I think some of this comes from confusing instance attributes with the objects wrapped by the property
decorator.
A small example without introducing abstract classes would be
>>> class Joker(object):
>>> # a class attribute
>>> setup = 'Wenn ist das Nunstück git und Slotermeyer?'
>>>
>>> # a read-only property
>>> @property
>>> def warning(self):
>>> return 'Joke Warfare is explicitly banned bythe Geneva Conventions'
>>>
>>> def __init__(self):
>>> self.punchline = 'Ja! Beiherhund das Oder die Flipperwaldt gersput!'
>>> j = Joker()
>>> # we can access the class attribute via class or instance
>>> Joker.setup == j.setup
>>> # we can get the property but cannot set it
>>> j.warning
'Joke Warfare is explicitly banned bythe Geneva Conventions'
>>> j.warning = 'Totally safe joke...'
AttributeError: cant set attribute
>>> # instance attribute set in __init__ is only accessible to that instance
>>> j.punchline != Joker.punchline
AttributeError: type object 'Joker' has no attribute 'punchline'
According to the Python docs, since 3.3 the abstractproperty
is redundant and actually reflects your attempted solution.
The issue with that solution is that your subclasses do not implement a concrete property, they just overwrite it with an instance attribute.
In order to continue using the abc
package, you could handle this by implementing those properties, i.e.
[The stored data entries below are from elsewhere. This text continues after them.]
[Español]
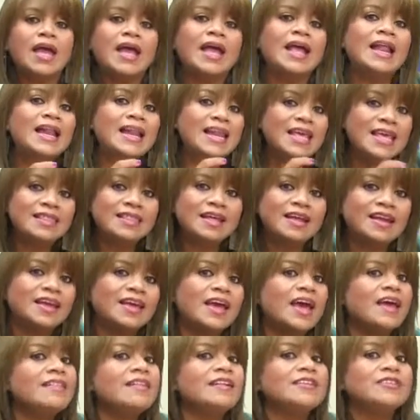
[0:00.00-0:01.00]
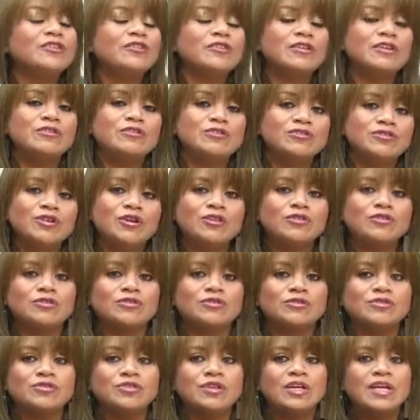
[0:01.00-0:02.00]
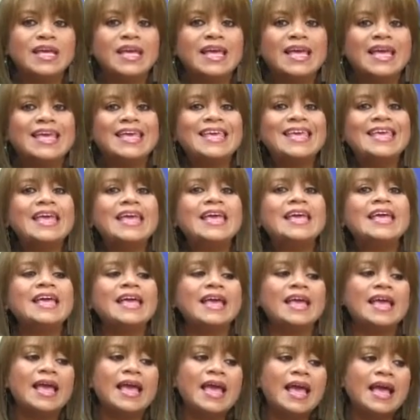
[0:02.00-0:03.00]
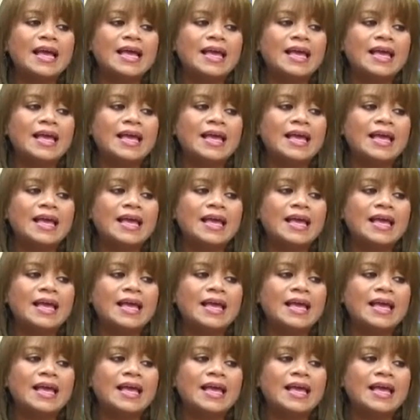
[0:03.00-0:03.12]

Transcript: el líder que hay dentro de nosotros y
>>> from abc import ABCMeta, abstractmethod
>>> class Quadrature(object, metaclass=ABCMeta):
>>>
>>> @property
>>> @abstractmethod
>>> def xyz(self):
>>> pass
>>>
>>> @property
>>> @abstractmethod
>>> def weights(self):
>>> pass
>>>
>>> @abstractmethod
>>> def __init__(self, order):
>>> pass
>>>
>>> def someStupidFunctionDefinedHere(self, n):
>>> return self.xyz+self.weights+n
>>>
>>>
>>> class QuadratureWhichWorks(Quadrature):
>>> # This shall work because we initialize xyz and weights in __init__
>>> def __init__(self,order):
>>> self._xyz = 123
>>> self._weights = 456
>>>
>>> @property
>>> def xyz(self):
>>> return self._xyz
>>>
>>> @property
>>> def weights(self):
>>> return self._weights
>>>
>>> q = QuadratureWhichWorks('foo')
>>> q.xyz
123
>>> q.weights
456
I think this is a bit clunky though, but it really depends on how you intend to implment subclasses of Quadrature
.
My suggestion would be to not make xyz
or weights
abstract, but instead handle whether they were set at runtime, i.e. catch any AttributeError
s that may pop up when accessing the value.